GO Transit (Metrolinx) (Toronto, Ontario)
Entry Title: GO Transit Customer Courtesy Campaign. GoTransit found 96% of riders had been impacted by bad etiquette issues. GO crowd-sourced the top five "etiquette fails" and took a page from very straight-laced airplane safety guides, with a tongue and cheek twist in videos, social media, and posters. ROI for this campaign was at 5700 to 1, with a $35,000 spend garnering over $2 million in earned media. Only 2 months after launch, when surveyed if riders "noticed changes to [x bad] behavior" drops were seen in every area, a 36% overall drop - exceeding the goal of 25%. Complaints to GO's customer service center dropped by 80 percent, exceeding the goal of 30 percent.

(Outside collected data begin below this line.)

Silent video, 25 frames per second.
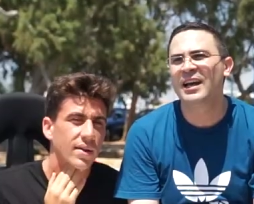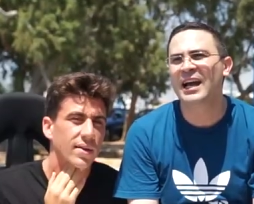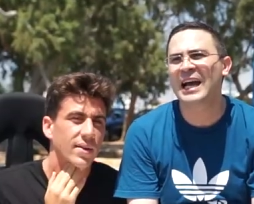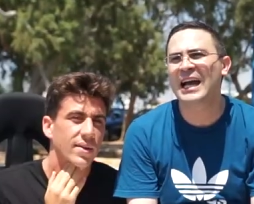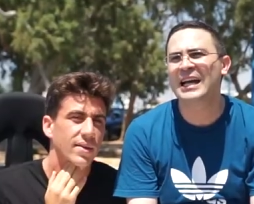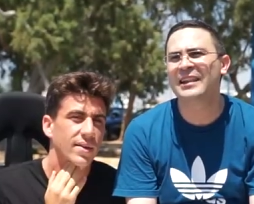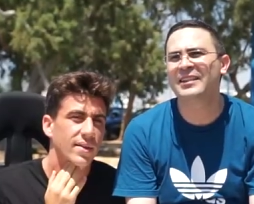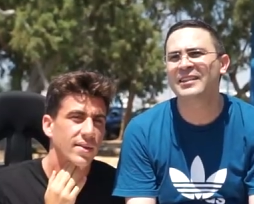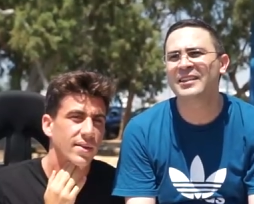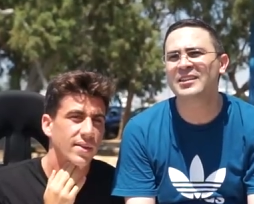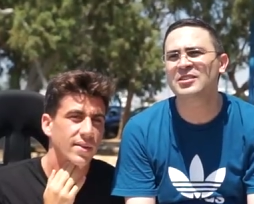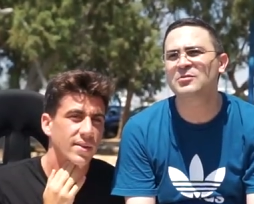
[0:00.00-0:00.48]

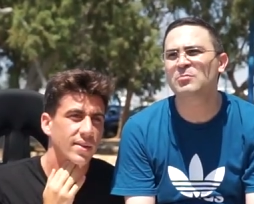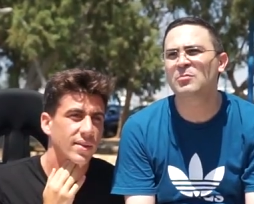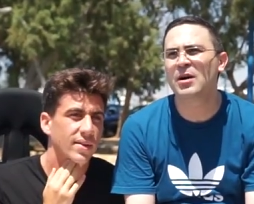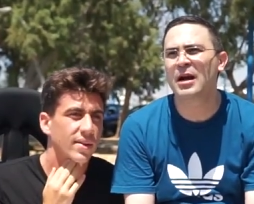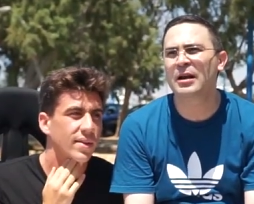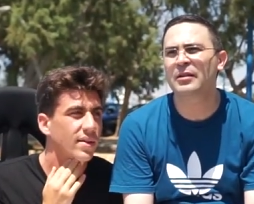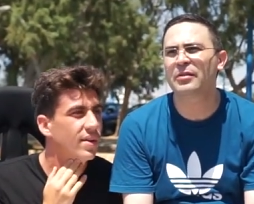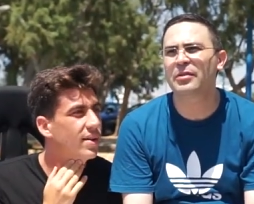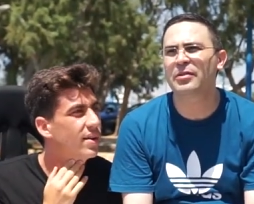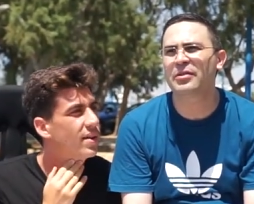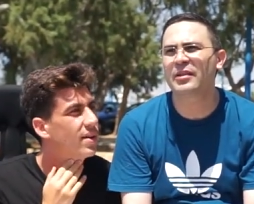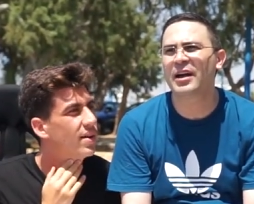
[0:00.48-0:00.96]
Speaker 1: And this
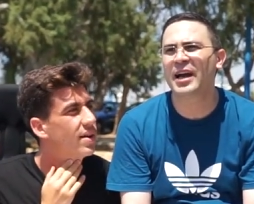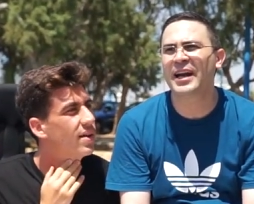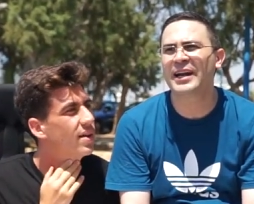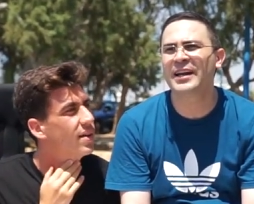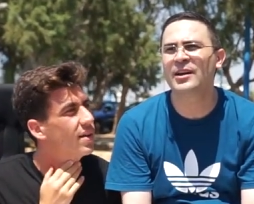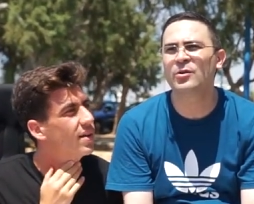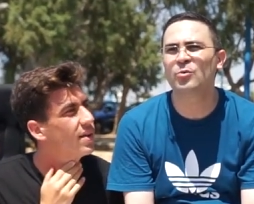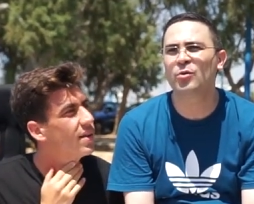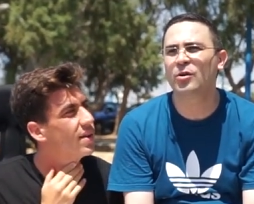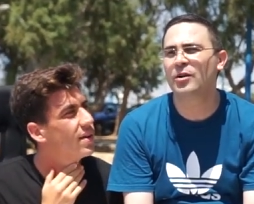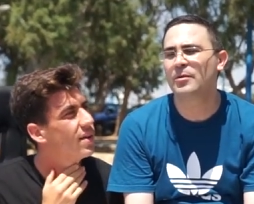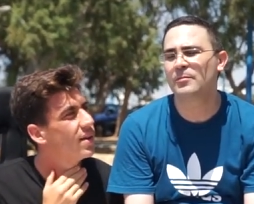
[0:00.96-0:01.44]
month, I
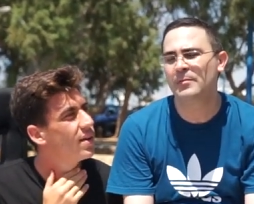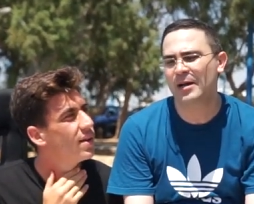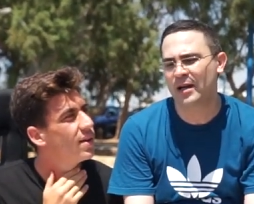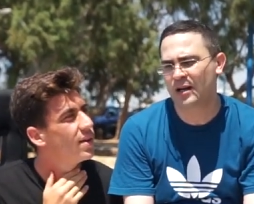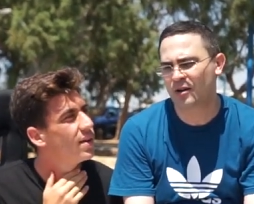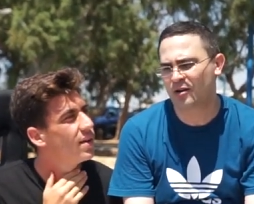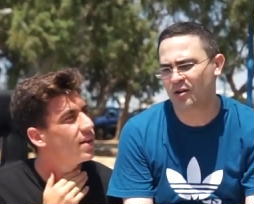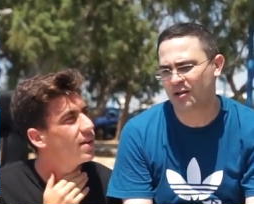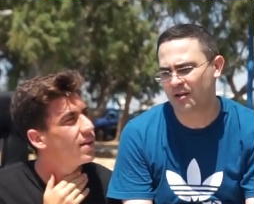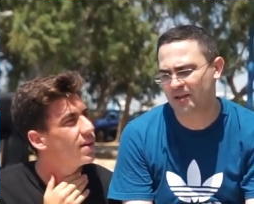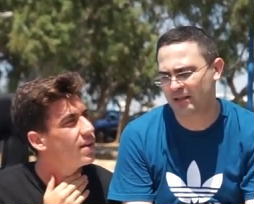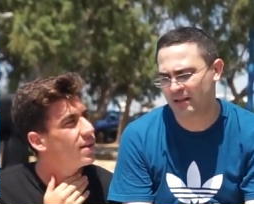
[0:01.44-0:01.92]
didn't want to
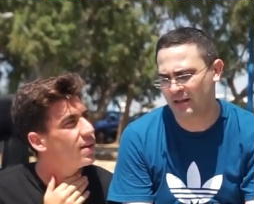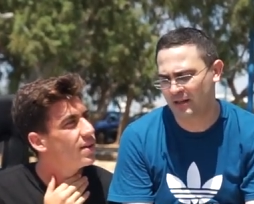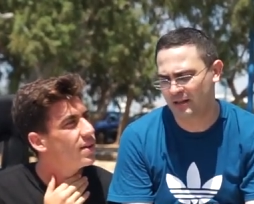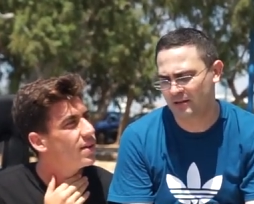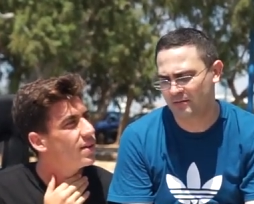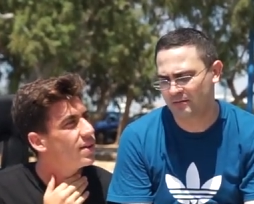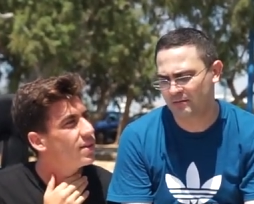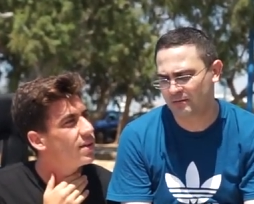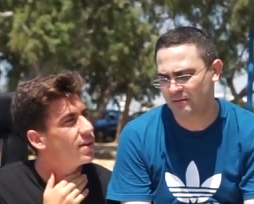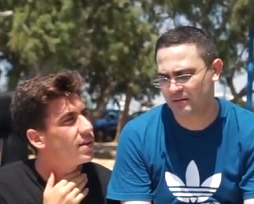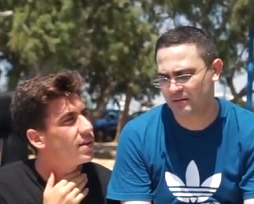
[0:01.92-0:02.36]
make content.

Siemens Industry Inc. - Mobility Division (Sacramento, California)
Entry Title: Siemens Ingenuity for Life. The campaign was designed to show how Siemens technology impacts not only business, but society at large. The campaign includes print, online, video and social media. The challenge in creating a new campaign was content; finding a customer who could help tell the Siemens story in the campaign topic areas. Siemens was able to feature TriMet, in Portland, Oregon as a customer story. The initial results reported: 55 percent awareness among targets; High "Likeability" (increase from pre-wave 70 percent to early impact 88 percent); 23 percent Slogan recall and "assigned to Siemens" by the audiences; 83 percent "Fit" or relevance to Siemens.